Although Kasanka is most well-known for the bats, a visit to this park is highly recommended during any time of the year. Anyone who wishes to visit this park, celebrates a diversity and scenic beauty of the swamps, grassplains and forest of the park. Outside of bat season, there are very few visitors which makes a visit an exclusive and enjoyable experience. You are guaranteed to see Sitatunga and several other mammal species, as well as an enormous variety of birds and other animals. Livingstone’s Grave is easily reachable from Kasanka and could also be included in a safari to this area.

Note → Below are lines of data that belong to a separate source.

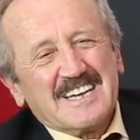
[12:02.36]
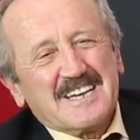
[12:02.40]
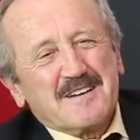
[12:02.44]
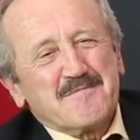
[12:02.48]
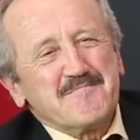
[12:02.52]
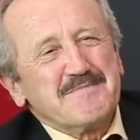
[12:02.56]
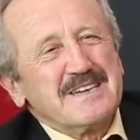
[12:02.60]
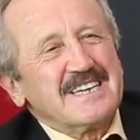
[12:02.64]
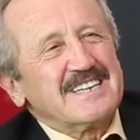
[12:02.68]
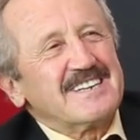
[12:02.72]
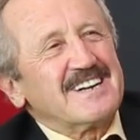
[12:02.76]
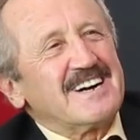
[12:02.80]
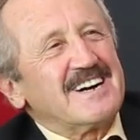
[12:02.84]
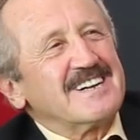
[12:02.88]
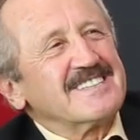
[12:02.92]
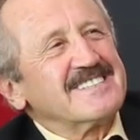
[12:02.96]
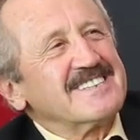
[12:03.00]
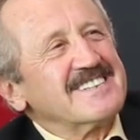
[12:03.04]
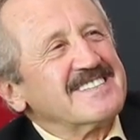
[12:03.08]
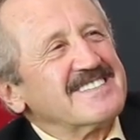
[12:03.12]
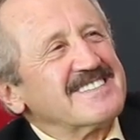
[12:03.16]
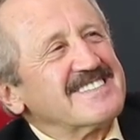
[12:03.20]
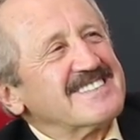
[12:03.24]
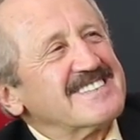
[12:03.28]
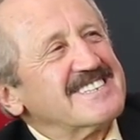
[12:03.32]
bir
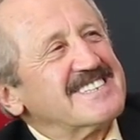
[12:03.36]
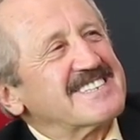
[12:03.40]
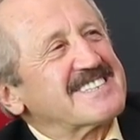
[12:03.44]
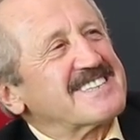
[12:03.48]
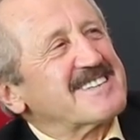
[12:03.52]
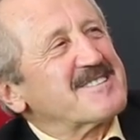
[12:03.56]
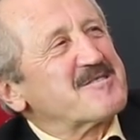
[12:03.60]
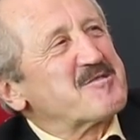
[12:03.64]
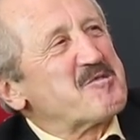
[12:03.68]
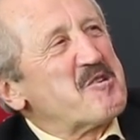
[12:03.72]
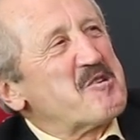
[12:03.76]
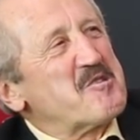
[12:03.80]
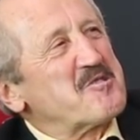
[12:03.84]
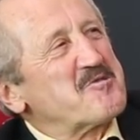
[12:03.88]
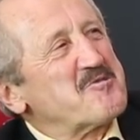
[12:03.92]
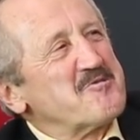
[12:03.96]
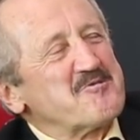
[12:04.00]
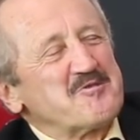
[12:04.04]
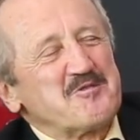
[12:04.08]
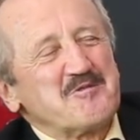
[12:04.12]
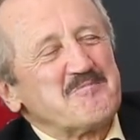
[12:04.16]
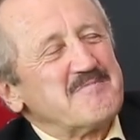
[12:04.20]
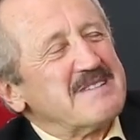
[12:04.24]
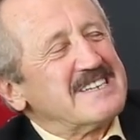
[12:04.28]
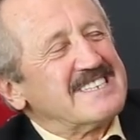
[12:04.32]
hanın işte
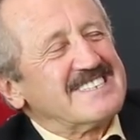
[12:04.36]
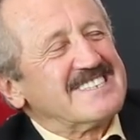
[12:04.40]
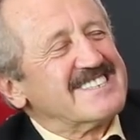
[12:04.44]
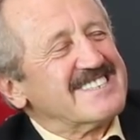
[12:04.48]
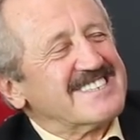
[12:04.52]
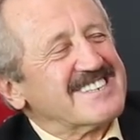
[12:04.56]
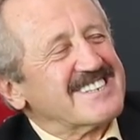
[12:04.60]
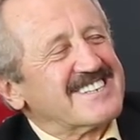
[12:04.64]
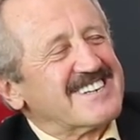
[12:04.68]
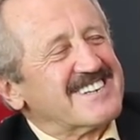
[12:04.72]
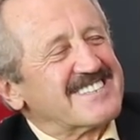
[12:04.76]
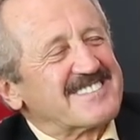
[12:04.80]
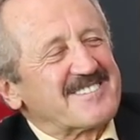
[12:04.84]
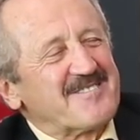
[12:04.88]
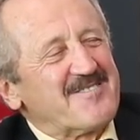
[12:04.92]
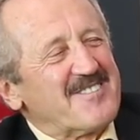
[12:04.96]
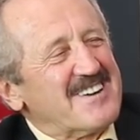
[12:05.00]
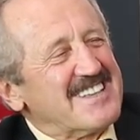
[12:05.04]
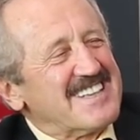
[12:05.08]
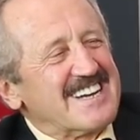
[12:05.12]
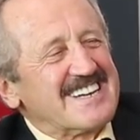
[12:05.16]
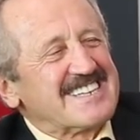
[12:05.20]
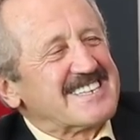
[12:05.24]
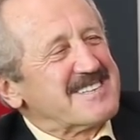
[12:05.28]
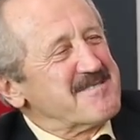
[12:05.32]
dördüncü, beşinci katı
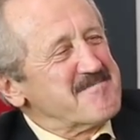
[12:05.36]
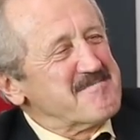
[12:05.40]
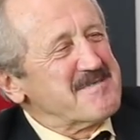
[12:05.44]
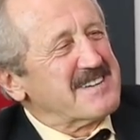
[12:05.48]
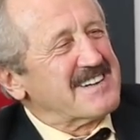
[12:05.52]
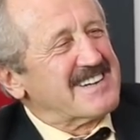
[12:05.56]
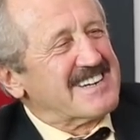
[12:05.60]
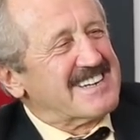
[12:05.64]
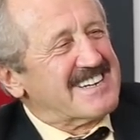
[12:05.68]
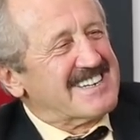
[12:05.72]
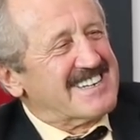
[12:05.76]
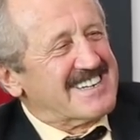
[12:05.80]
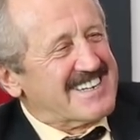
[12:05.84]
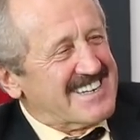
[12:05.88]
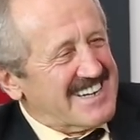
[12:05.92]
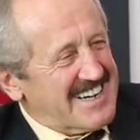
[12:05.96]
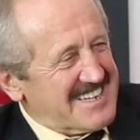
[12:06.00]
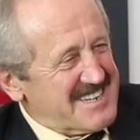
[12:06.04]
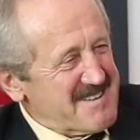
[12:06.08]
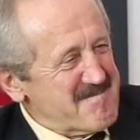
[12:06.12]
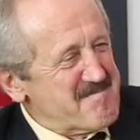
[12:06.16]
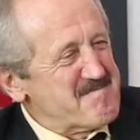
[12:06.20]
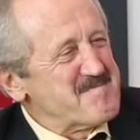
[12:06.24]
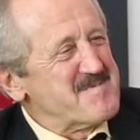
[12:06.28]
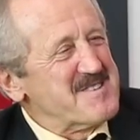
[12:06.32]
falan gibi Harbiye'de.
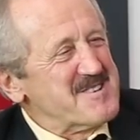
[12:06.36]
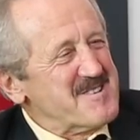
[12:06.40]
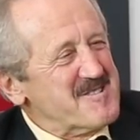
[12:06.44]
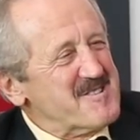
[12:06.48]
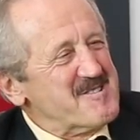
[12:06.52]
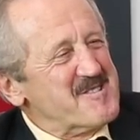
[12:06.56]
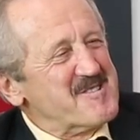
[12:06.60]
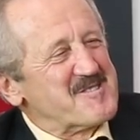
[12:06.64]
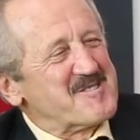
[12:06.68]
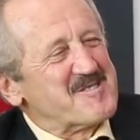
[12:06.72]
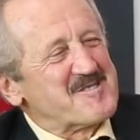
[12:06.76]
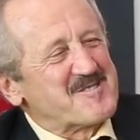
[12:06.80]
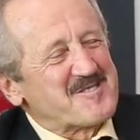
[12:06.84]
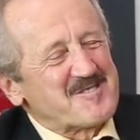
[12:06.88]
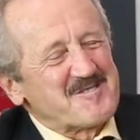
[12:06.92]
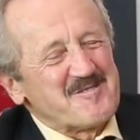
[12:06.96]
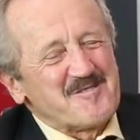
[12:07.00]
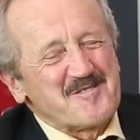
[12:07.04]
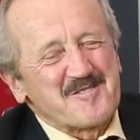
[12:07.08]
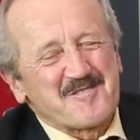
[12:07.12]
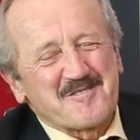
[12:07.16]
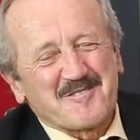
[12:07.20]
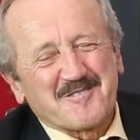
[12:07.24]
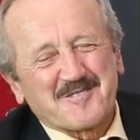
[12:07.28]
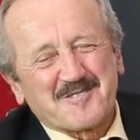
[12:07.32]
garip bir
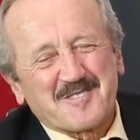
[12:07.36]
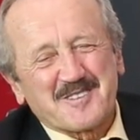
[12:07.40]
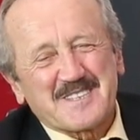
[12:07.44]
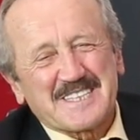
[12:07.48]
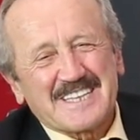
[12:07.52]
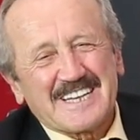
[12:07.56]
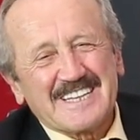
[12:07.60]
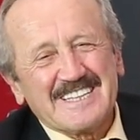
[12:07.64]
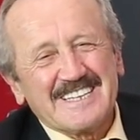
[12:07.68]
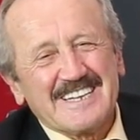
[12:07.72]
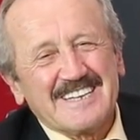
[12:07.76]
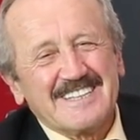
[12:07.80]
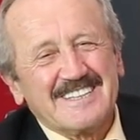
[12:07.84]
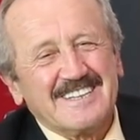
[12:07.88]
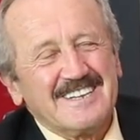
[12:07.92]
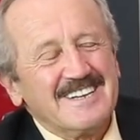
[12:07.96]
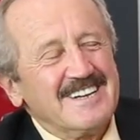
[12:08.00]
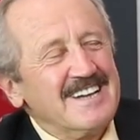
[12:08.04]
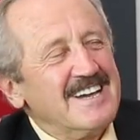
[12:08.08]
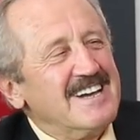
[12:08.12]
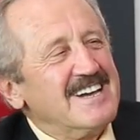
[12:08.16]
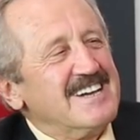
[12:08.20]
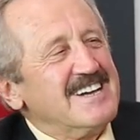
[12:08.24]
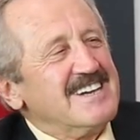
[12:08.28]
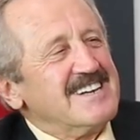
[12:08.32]
okul düzeniydi. Hı
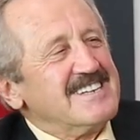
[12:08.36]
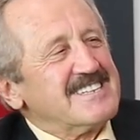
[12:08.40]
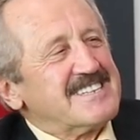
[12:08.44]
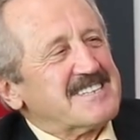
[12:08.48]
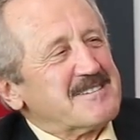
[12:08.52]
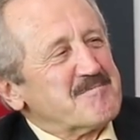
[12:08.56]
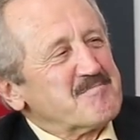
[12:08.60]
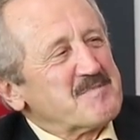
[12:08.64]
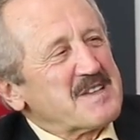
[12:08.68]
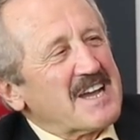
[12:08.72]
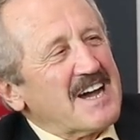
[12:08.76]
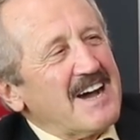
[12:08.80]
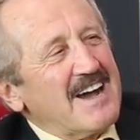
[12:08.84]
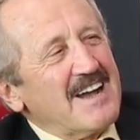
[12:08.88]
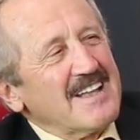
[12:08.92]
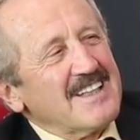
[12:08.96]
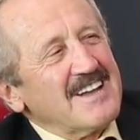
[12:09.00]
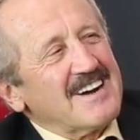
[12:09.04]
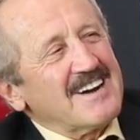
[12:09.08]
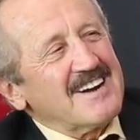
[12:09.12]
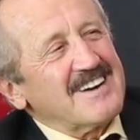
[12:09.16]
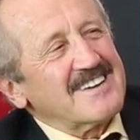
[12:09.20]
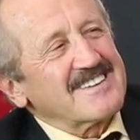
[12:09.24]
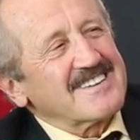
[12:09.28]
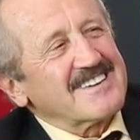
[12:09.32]
hı. Şimdi
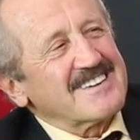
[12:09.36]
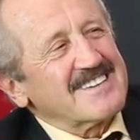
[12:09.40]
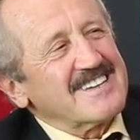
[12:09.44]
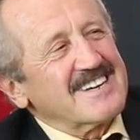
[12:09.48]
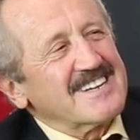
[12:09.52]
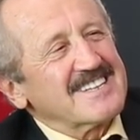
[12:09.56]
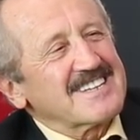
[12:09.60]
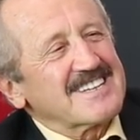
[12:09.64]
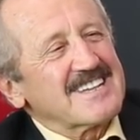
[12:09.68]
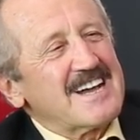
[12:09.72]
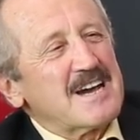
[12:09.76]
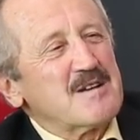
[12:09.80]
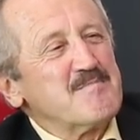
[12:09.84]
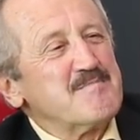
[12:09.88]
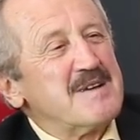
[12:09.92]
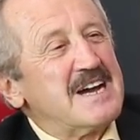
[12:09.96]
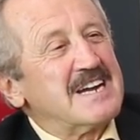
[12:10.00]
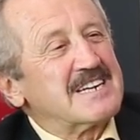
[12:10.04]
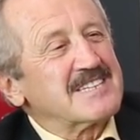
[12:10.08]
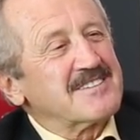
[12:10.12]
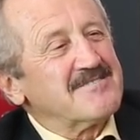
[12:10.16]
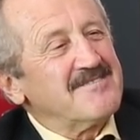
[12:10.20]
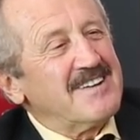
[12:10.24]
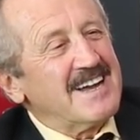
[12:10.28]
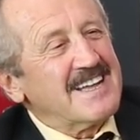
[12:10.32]
hala arkadaşlar
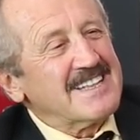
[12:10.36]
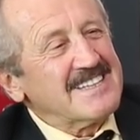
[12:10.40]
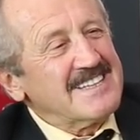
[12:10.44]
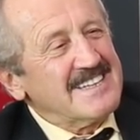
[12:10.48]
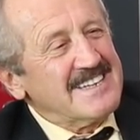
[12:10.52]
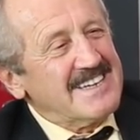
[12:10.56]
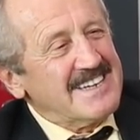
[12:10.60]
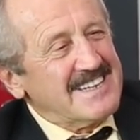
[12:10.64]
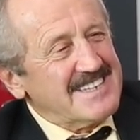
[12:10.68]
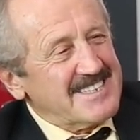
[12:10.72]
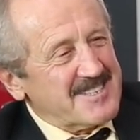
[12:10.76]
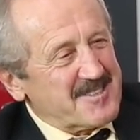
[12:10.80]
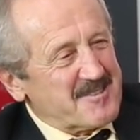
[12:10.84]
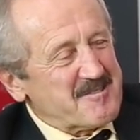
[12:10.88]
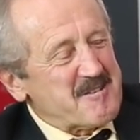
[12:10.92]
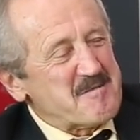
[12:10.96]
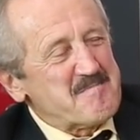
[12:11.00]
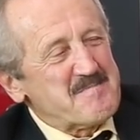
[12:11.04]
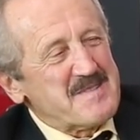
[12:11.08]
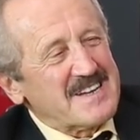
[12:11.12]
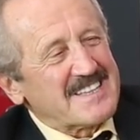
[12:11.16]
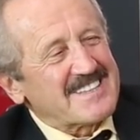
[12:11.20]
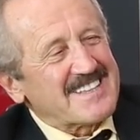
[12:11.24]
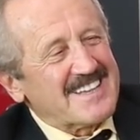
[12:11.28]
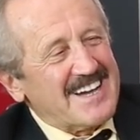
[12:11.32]
merdivenli
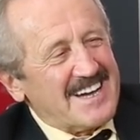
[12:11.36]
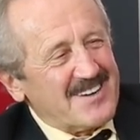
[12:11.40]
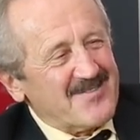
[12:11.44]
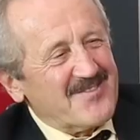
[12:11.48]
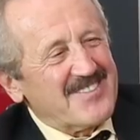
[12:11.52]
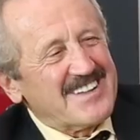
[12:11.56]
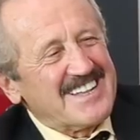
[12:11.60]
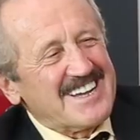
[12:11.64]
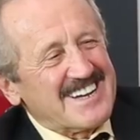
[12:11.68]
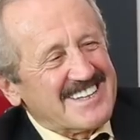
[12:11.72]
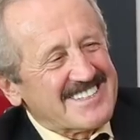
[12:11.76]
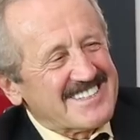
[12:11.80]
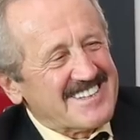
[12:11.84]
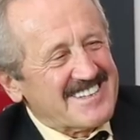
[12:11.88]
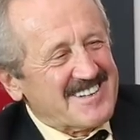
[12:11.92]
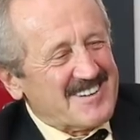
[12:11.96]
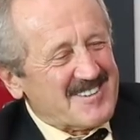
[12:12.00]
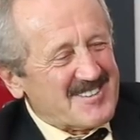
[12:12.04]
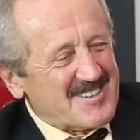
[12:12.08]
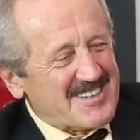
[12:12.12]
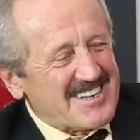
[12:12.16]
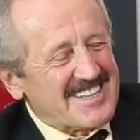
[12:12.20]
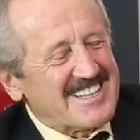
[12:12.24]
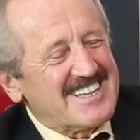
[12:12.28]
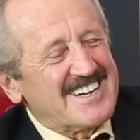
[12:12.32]
sohbetler falan diye
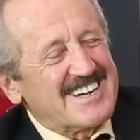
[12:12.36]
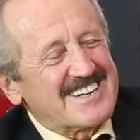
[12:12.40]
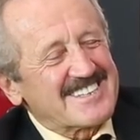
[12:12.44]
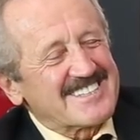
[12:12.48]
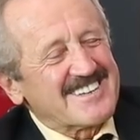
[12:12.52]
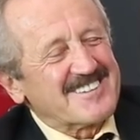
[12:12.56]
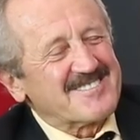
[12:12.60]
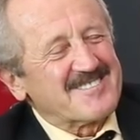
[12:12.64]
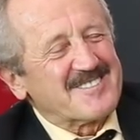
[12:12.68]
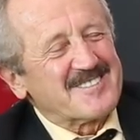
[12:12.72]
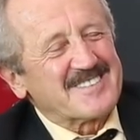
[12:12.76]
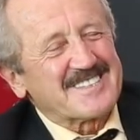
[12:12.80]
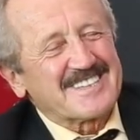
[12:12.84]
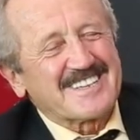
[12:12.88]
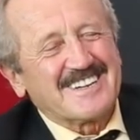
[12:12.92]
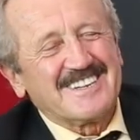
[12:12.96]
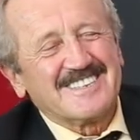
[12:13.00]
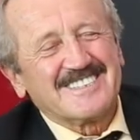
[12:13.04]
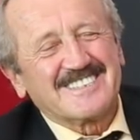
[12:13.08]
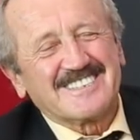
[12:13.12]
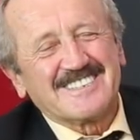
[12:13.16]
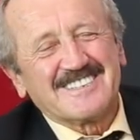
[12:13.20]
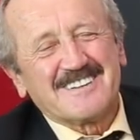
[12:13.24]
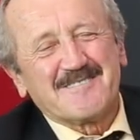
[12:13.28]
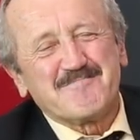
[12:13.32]
oralarda
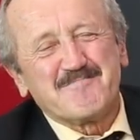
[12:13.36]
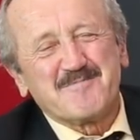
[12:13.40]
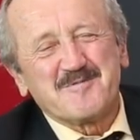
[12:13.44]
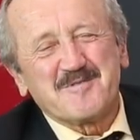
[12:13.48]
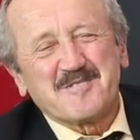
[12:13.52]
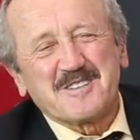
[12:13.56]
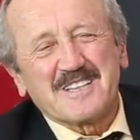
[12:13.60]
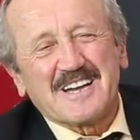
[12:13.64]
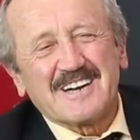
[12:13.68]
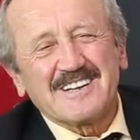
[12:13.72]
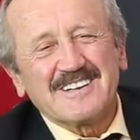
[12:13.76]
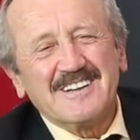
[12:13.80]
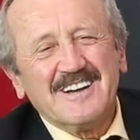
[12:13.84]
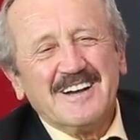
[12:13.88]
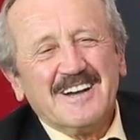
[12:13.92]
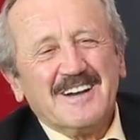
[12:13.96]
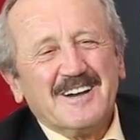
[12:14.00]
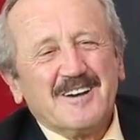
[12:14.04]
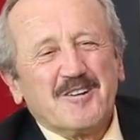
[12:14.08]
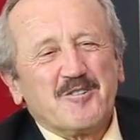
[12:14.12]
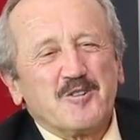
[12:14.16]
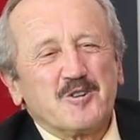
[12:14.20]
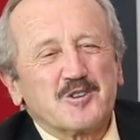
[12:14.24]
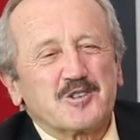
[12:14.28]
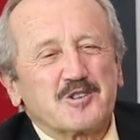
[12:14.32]
nostalji yapıyorlar.
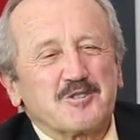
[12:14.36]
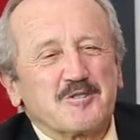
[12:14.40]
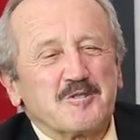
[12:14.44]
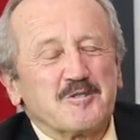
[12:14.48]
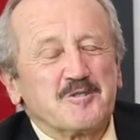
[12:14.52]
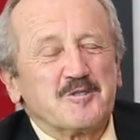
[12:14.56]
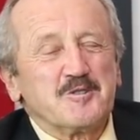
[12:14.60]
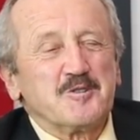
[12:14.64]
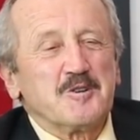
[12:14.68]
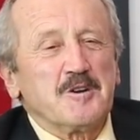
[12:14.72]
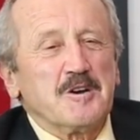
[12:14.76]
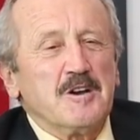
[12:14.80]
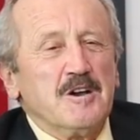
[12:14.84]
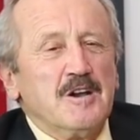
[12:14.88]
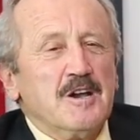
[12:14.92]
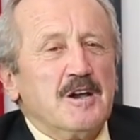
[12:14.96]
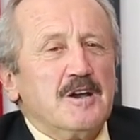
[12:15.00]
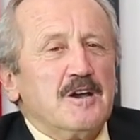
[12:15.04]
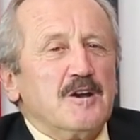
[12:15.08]
Hı. Hoş oluyor.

From Kasanka, visits to the amazing Bangweulu Swamps and Lavushi Manda NP can easily be arranged. Bangwelu is one of the biggest marsh areas of Africa and a true paradise. Kasanka Trust runs Shoebill Camp here. The rare shoebill is seen almost daily from March to August, when most of the area is flooded, but is seen less frequently the rest of the year. More than hundred thousand of the endemic Black Lechwe, thousands of tsessebee, zebra, oribi and buffalo graze on the plains, being stalked by hyena at night. Hundreds of wattled cranes, Denhams bustard and many other birds are seen in between the mammals. An enormous diversity of waterbirds is seen along the river channels dotted with water lilies and meters tall papyrus.
Lavushi Manda is a vast wilderness area. A dramatic 40km long rock formation is surrounded by endless miombo woodland and wet dambo plains. Kasanka Trust recently started working on the restoration of the area and it is hoped that the depleted animal populations will soon recover. The area is ideal for bush camping and exploration on foot (see mobile safaris).